Cover of 絆. Covver illustration: Black silhouette of a woman standing and turned to the right. The background could be waves.
Title: 絆 (きずな)
First published: 1987
Page Count: 328
In today’s trial, a woman is accused of murdering her husband. But for our protagonist, a journalist specialised in court reports, two points make this trial stand out: the defendant is a woman he had a crush on, and the lawyer is none other than Harashima, who had retired but came back specially for this case. More intriguing still… the defendant says she is guilty, but Harashima is set on proving her innocence.

This novel won the Mystery Writers of Japan Award in 1988. It features lawyer Harashima who also appears in a previous collection of short stories (原島弁護士の愛と悲しみ). I haven’t read it, so I cannot say if you should read this collection first, but I wouldn’t be surprised if 絆 contained spoilers of Harashima’s previous cases, because it does give the outcome of a previous trial that was important for Harashima. Lawyer Mizuki also appears in this novel (he is another recurrent lawyer in Kenji Kosugi’s legal thrillers), but his role is minor.


As someone who likes legal thriller, I really enjoyed reading 『絆』. The story entirely takes place in the courtroom, so it is exclusively focused on the case. The case progresses through the account of witnesses, and I particularly enjoyed this type of narrative.

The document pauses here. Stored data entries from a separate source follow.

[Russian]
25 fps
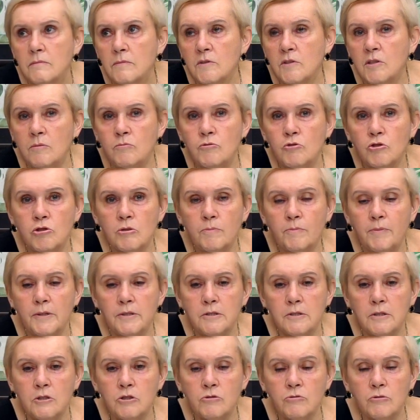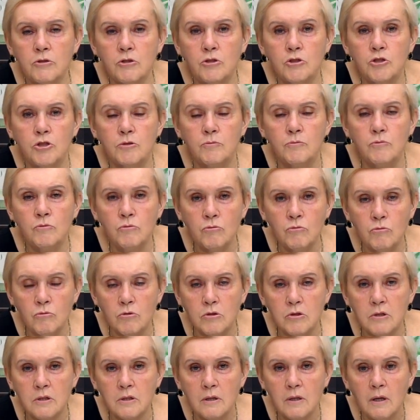Да можно подсаживать к чему
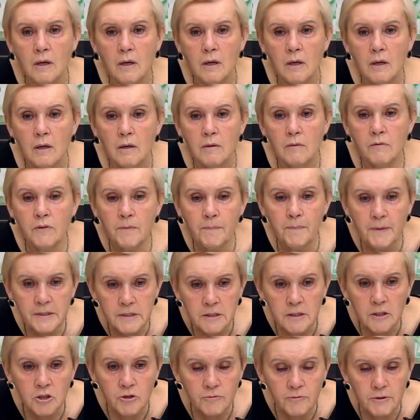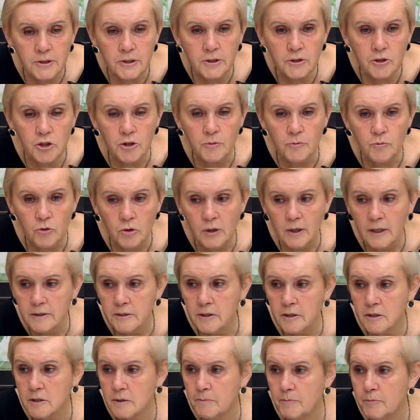угодно. Вы подсаживаете к чему
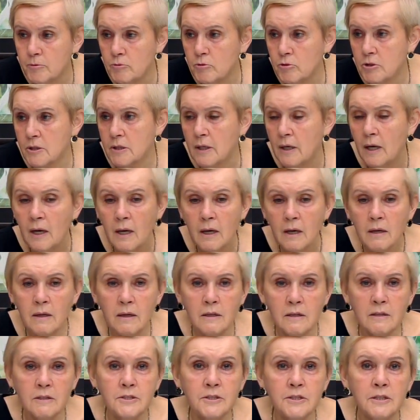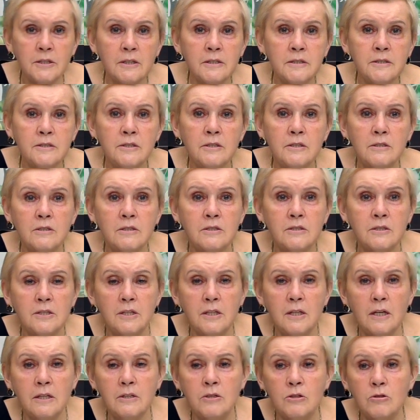хотите. Просто как эти растения
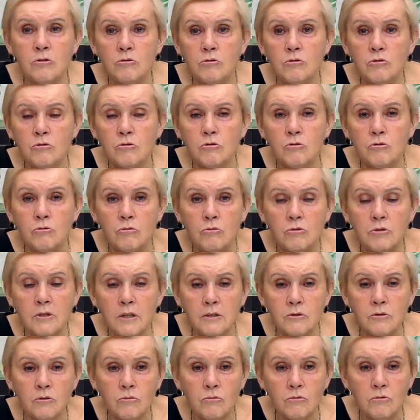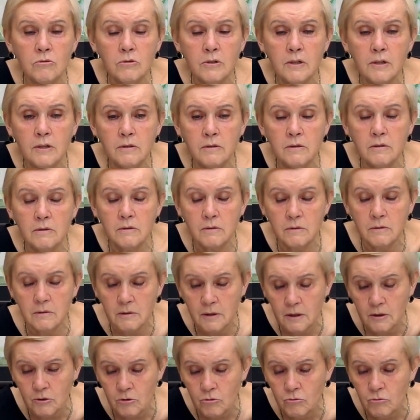среагируют друг на, друг, для,
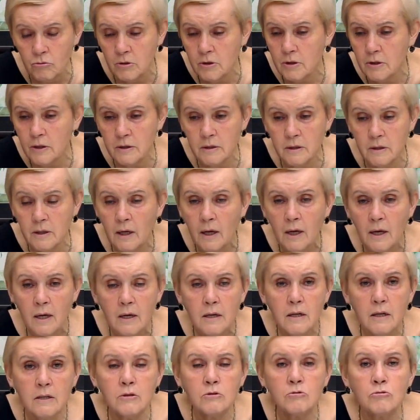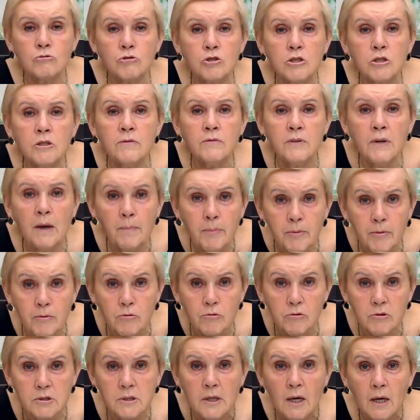на друга, это, это уже
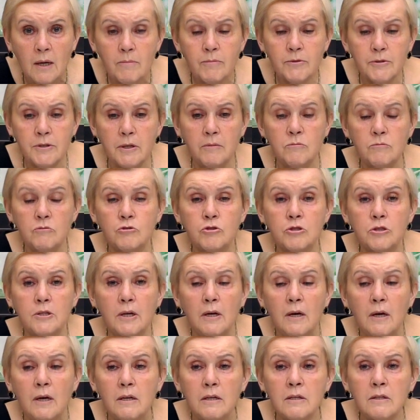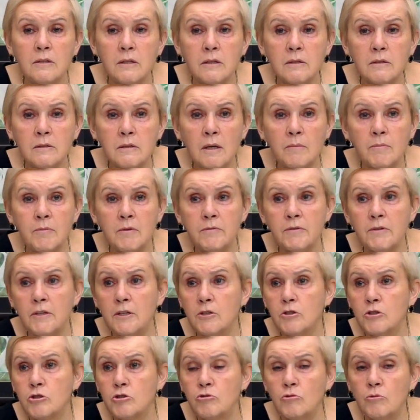вопрос. Потому что иногда
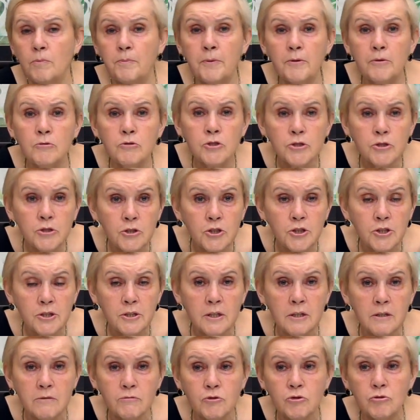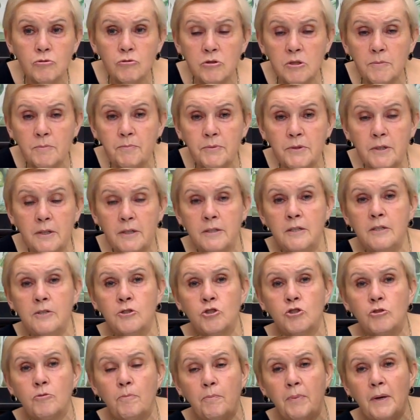бывает, что плющ начинает все заполонять,
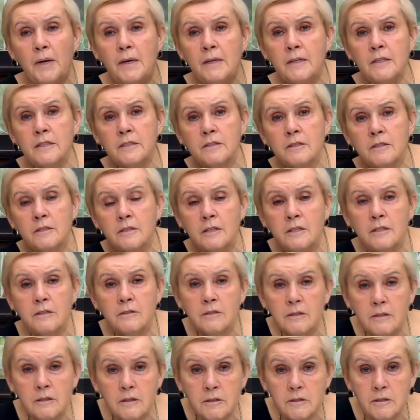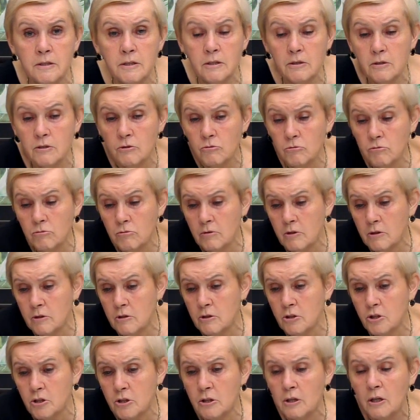что полезет на это растение. Ну,
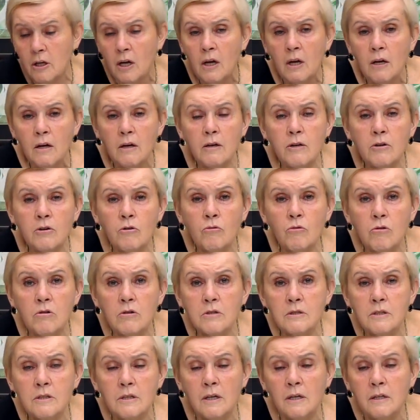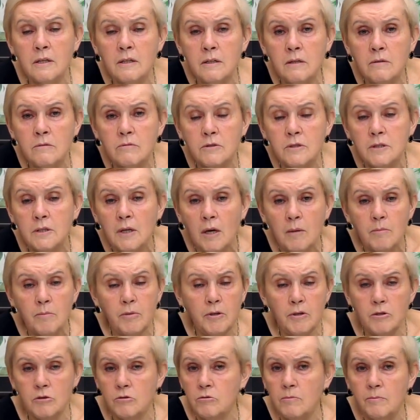это же легко контролировать.
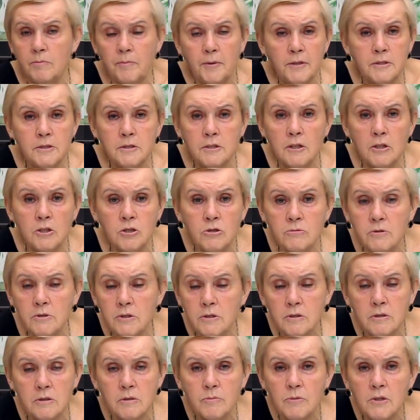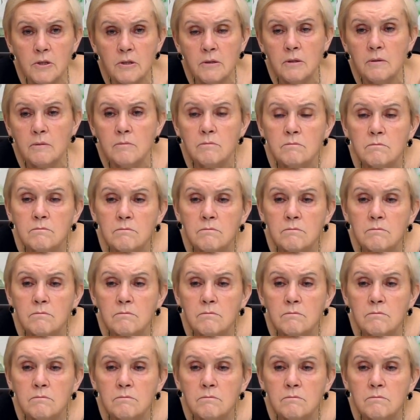Поэтому подсаживайте смелоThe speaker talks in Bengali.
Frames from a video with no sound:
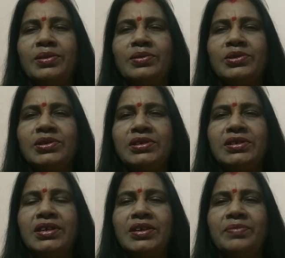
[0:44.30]
তো
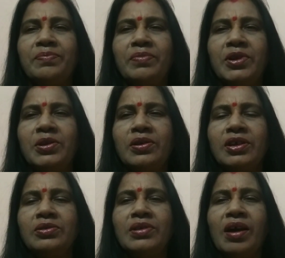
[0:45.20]
সেই
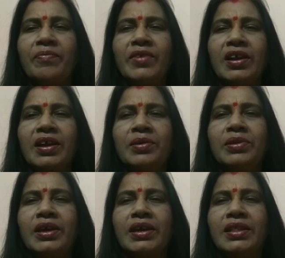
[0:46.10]
ভিডিওটা যদি আপনারা কেউ
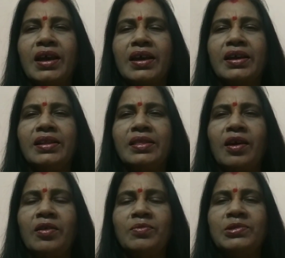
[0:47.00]
দেখে থাকেন
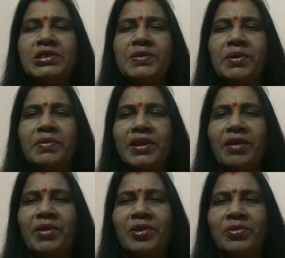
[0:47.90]
তাহলে বুঝতে পারবেন
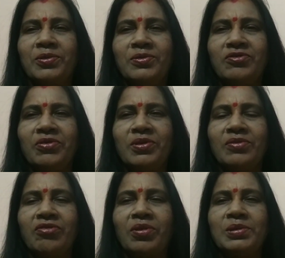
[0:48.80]
আমার নতুন
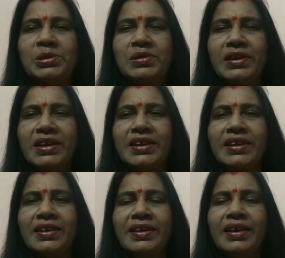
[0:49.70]
সদস্যরা কে
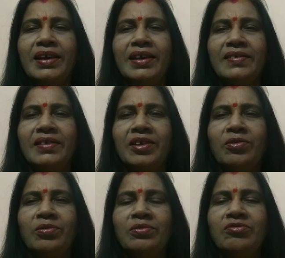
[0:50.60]
সেই
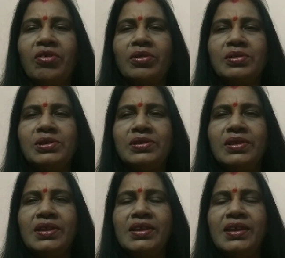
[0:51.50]
নতুন
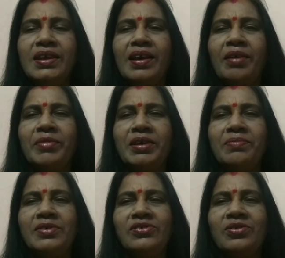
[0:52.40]
সদস্যদের নিয়ে আমি
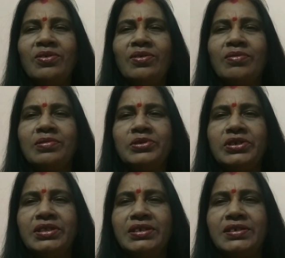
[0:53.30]
ভীষণ
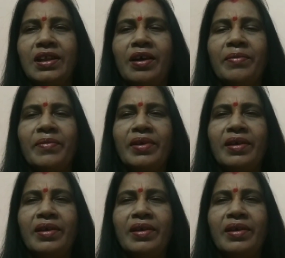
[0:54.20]
খুশিতে ছিলাম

The book was really engrossing, I just could not put it down. I particularly like the first half, where we discuss the circunstances of the murder. The story then evolves into an exploration of the defendant’s past, which was maybe a bit less exciting, but still very good. It also touches upon important topics like discrimination against persons who are disabled.

Unfortunately, I found that the end was a bit weak and the motivations of the characters difficult to understand. In the end, the character of the defendant was not really convincing to me, but this did not prevent me from enjoying the book.

I read another book by this author, 『父からの手紙』, and I thought at first that the two books were very different, but entering the second half of 『絆』 , the story focuses less and less on the murder case, and more and more on family secrets and what happened int he past, which reminded me of 『父からの手紙』.

I recommend 『絆』if you don’t mind the very static setting (apart from some flashback, we basically never leave the courthouse). Even though the end felt not convincing enough, I still could not put the book down and it only took me four days to finish.